**Exercise:**
Exact copy, no pictures: output all the records that follow.
[Supplied data]
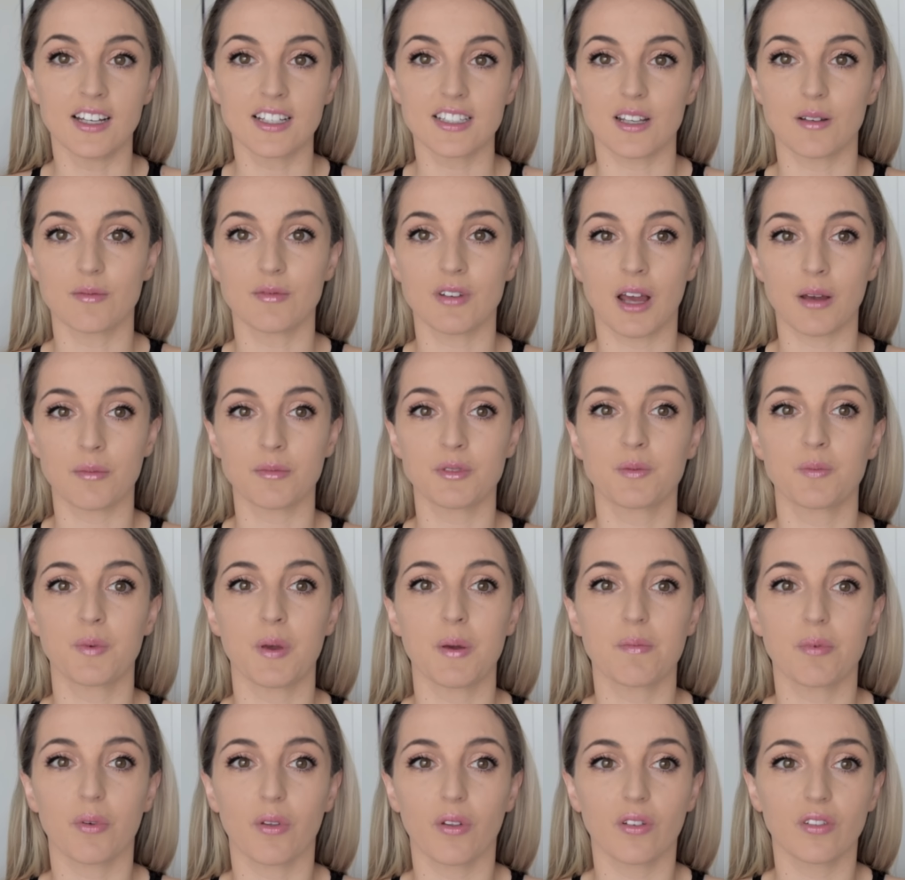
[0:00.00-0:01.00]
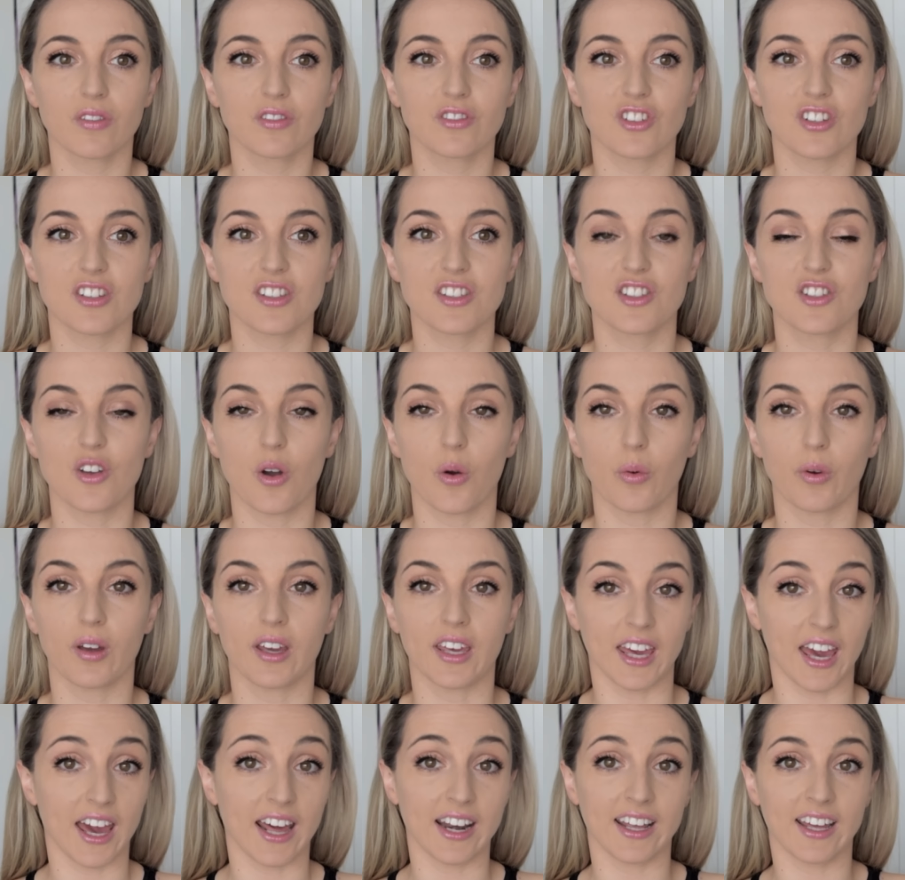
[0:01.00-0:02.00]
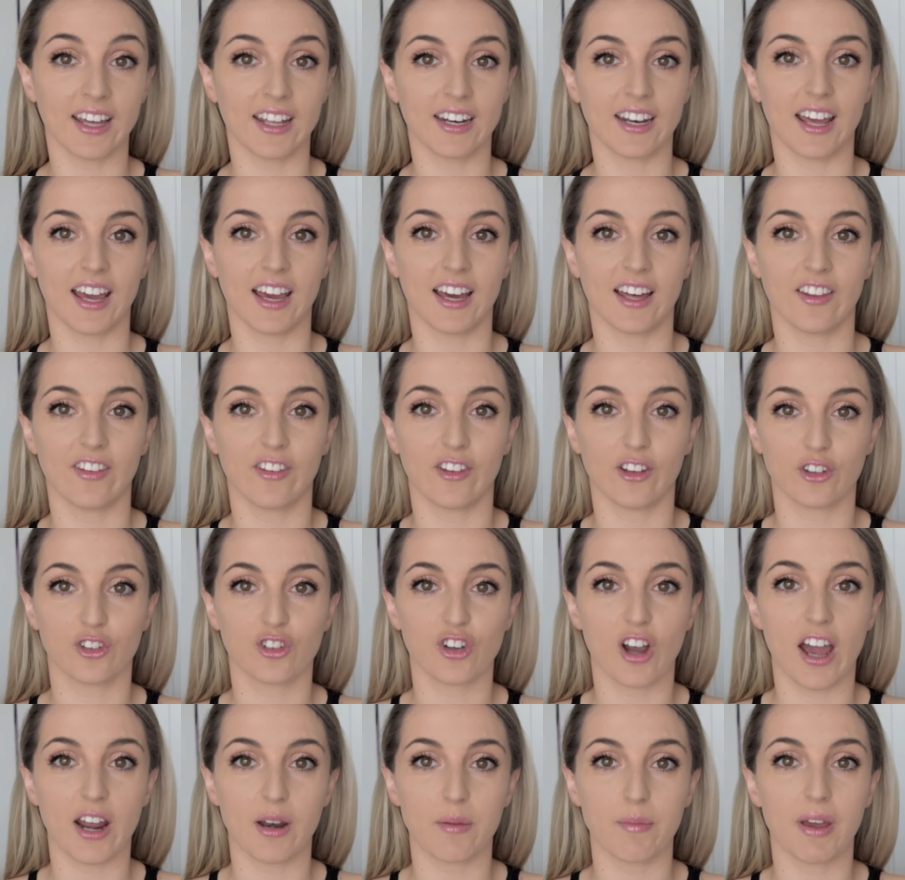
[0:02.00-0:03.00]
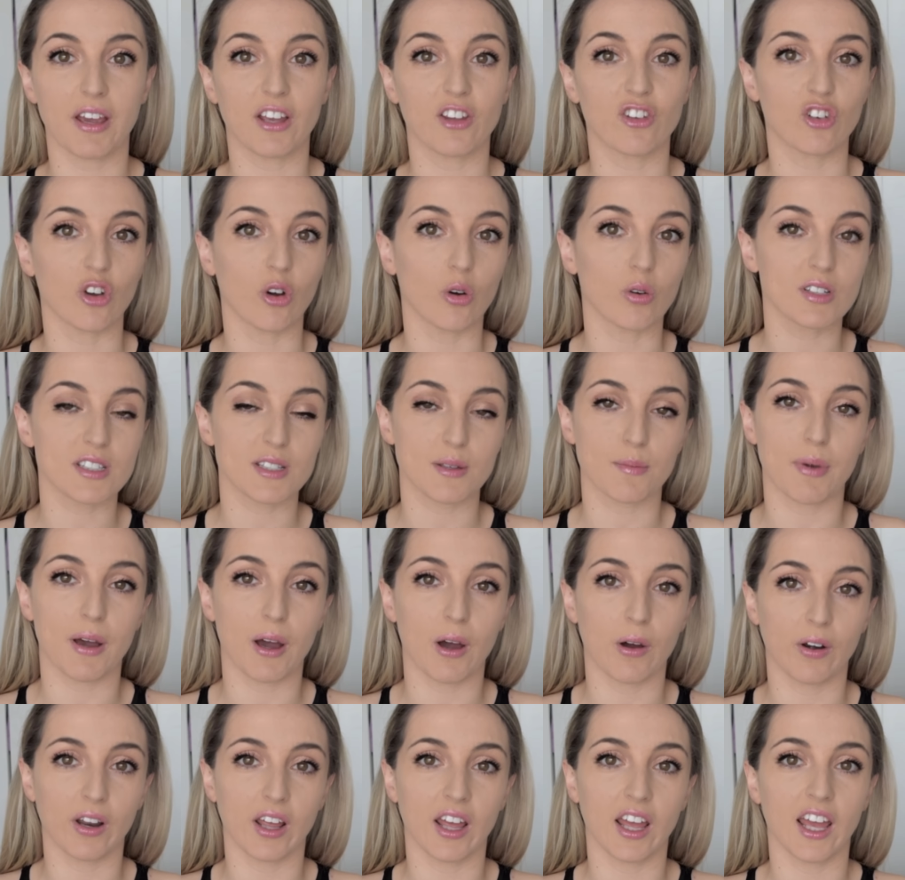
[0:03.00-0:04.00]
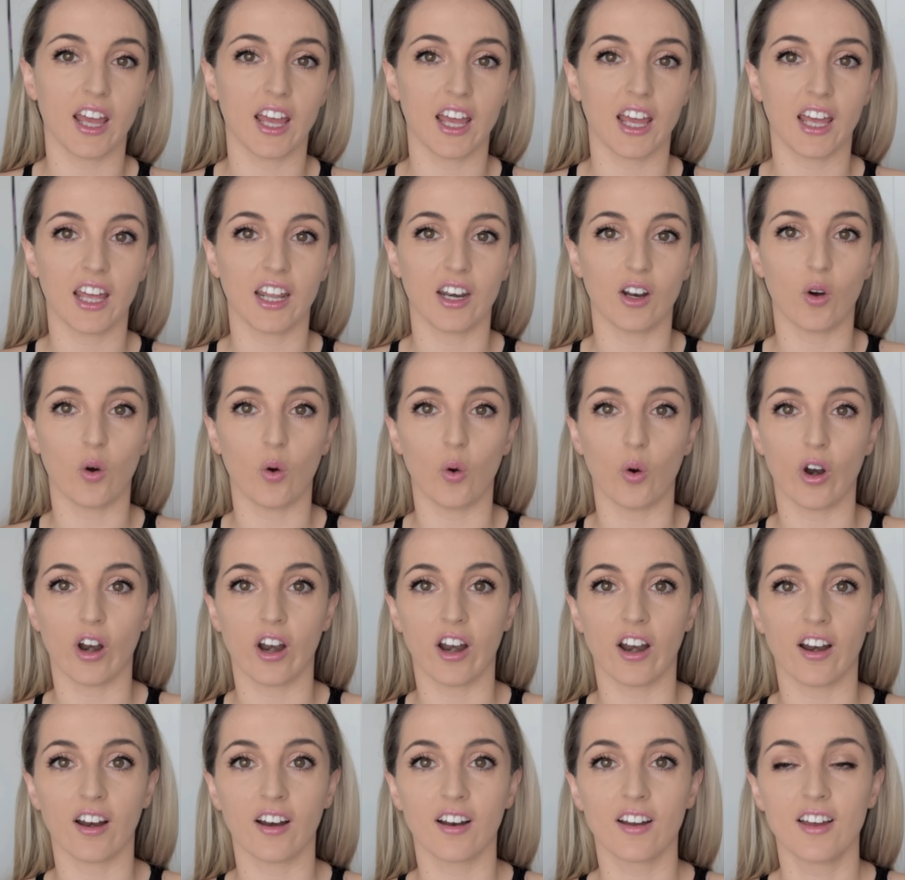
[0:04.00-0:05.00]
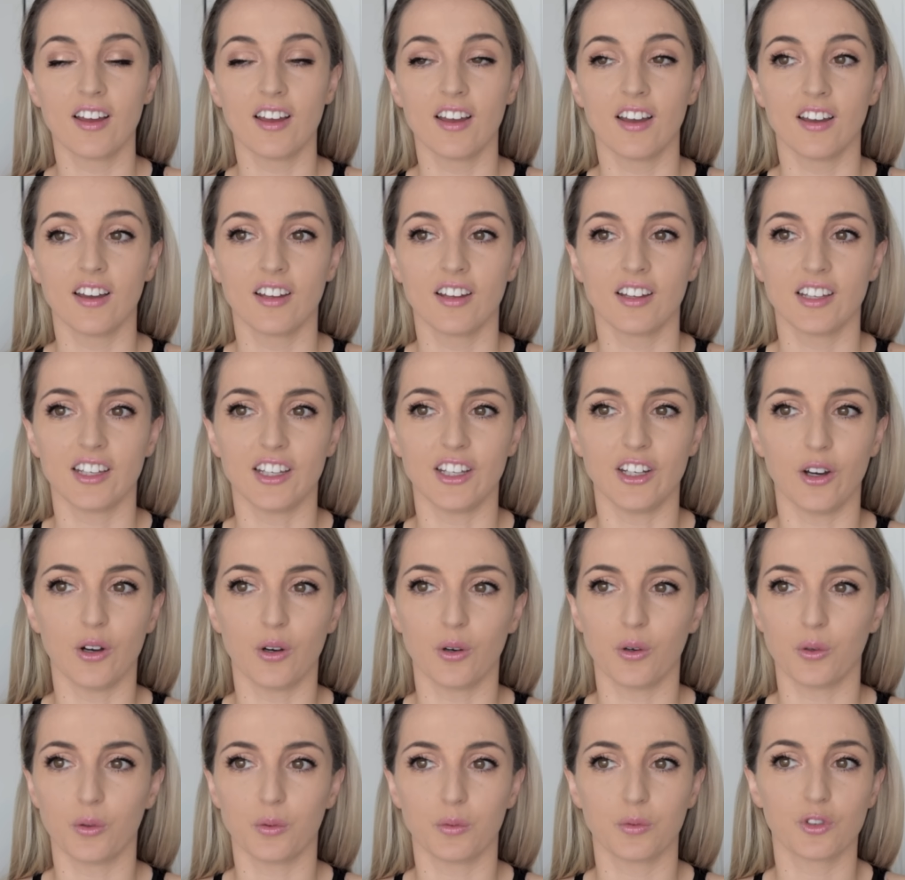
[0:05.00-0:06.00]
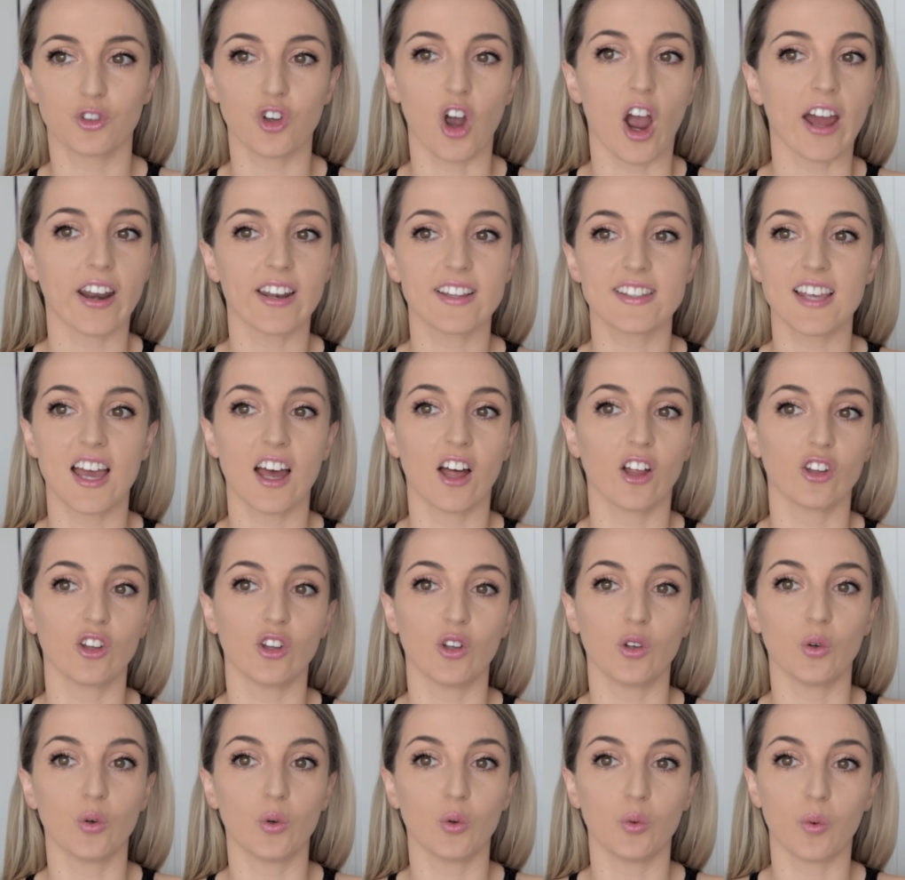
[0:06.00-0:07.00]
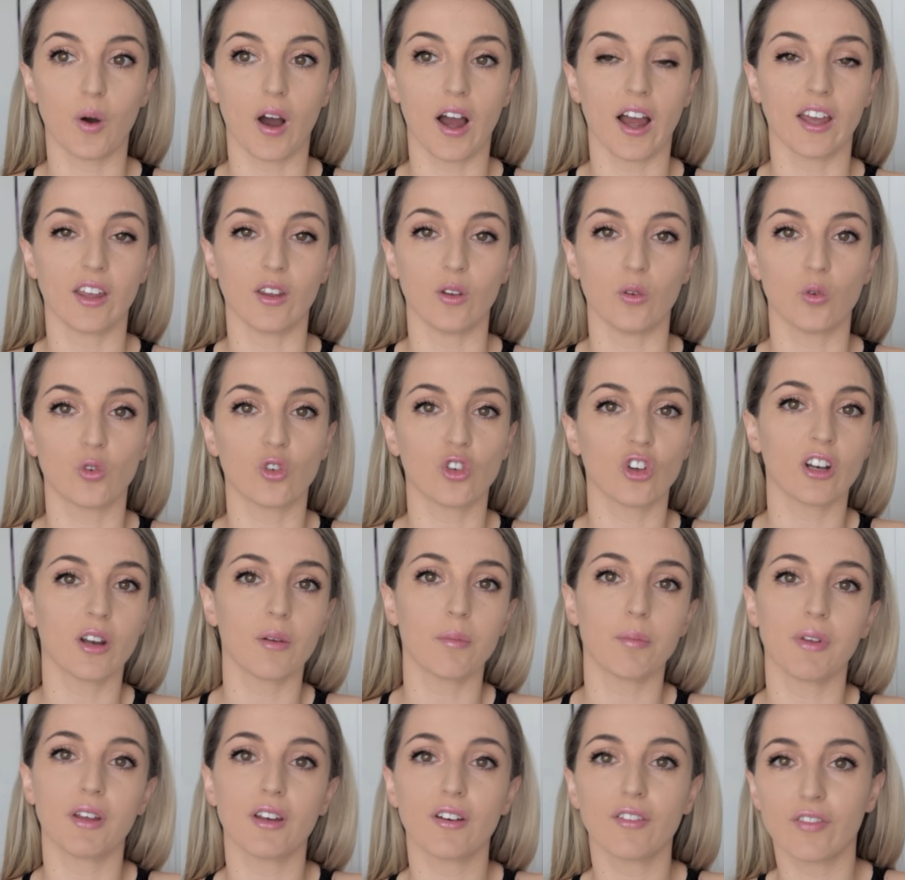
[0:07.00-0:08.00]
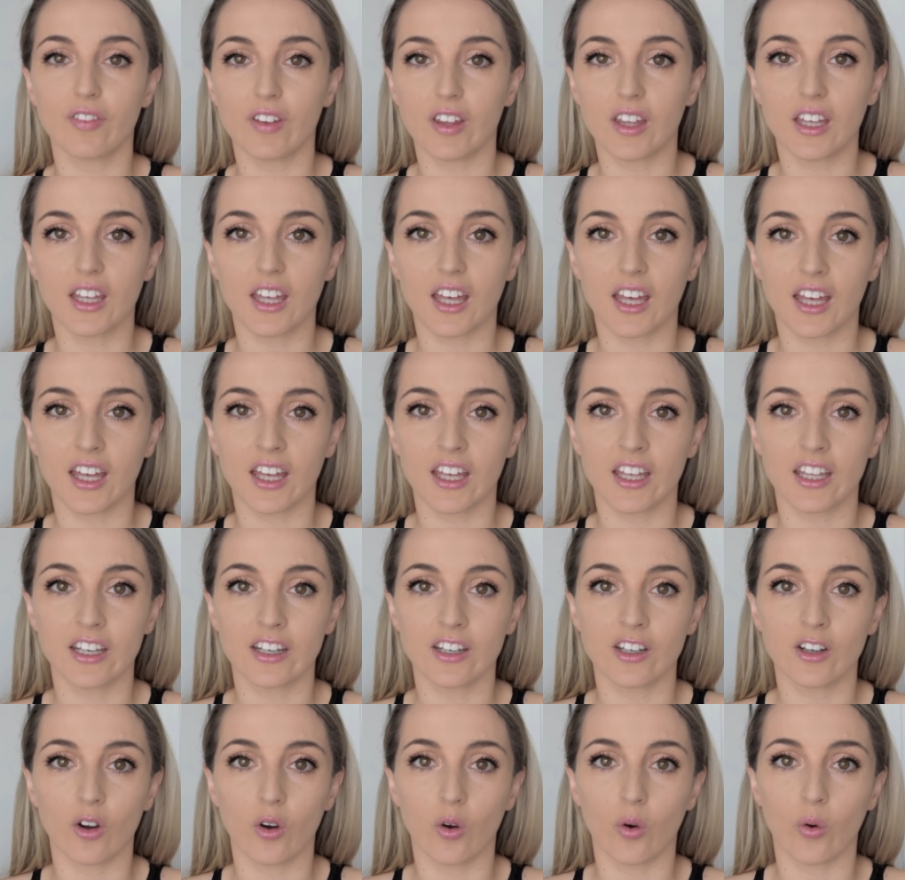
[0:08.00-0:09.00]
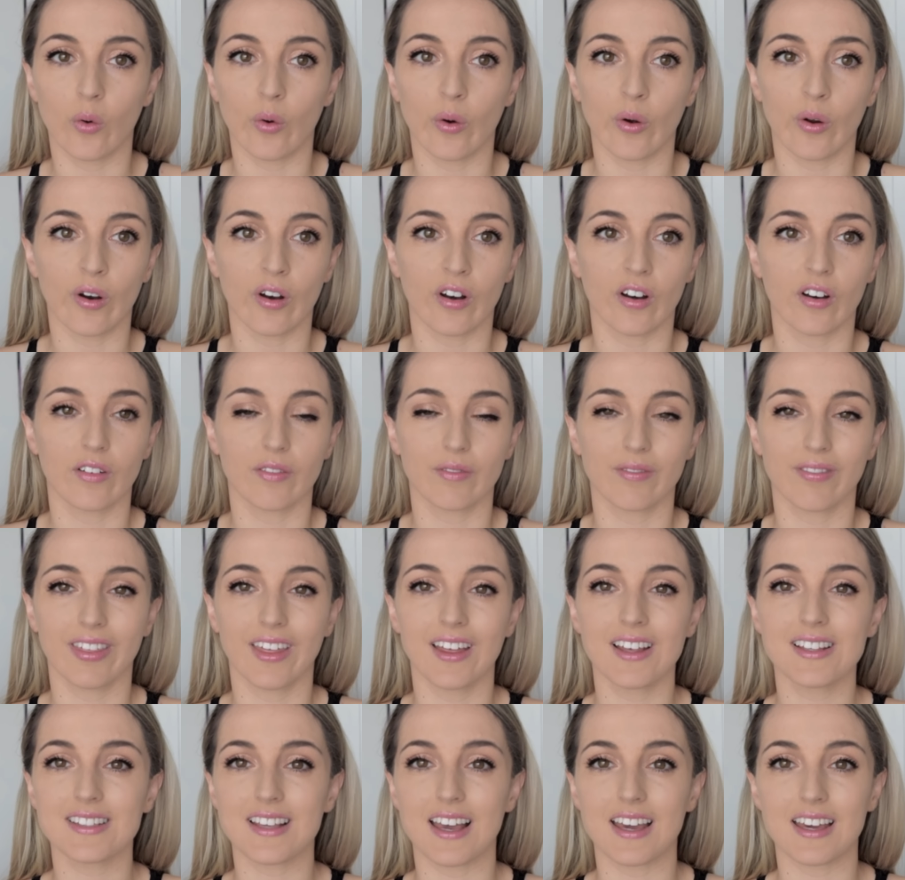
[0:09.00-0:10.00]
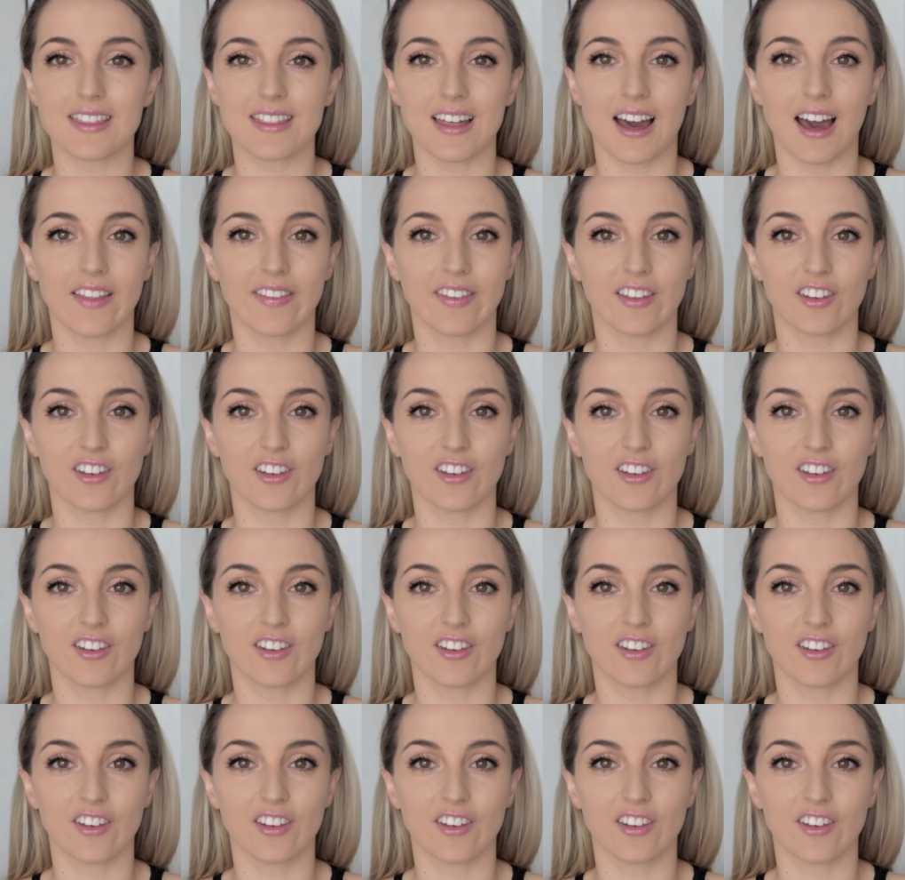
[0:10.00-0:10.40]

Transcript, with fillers: Sometimes people just don't get it, and they'll try to make jokes about it, or, you know, try to tell you why you shouldn't be a vegan or things like that.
[/Supplied data]
**Expected answer:**
[0:00.00-0:01.00]
[0:01.00-0:02.00]
[0:02.00-0:03.00]
[0:03.00-0:04.00]
[0:04.00-0:05.00]
[0:05.00-0:06.00]
[0:06.00-0:07.00]
[0:07.00-0:08.00]
[0:08.00-0:09.00]
[0:09.00-0:10.00]
[0:10.00-0:10.40]

Transcript, with fillers: Sometimes people just don't get it, and they'll try to make jokes about it, or, you know, try to tell you why you shouldn't be a vegan or things like that.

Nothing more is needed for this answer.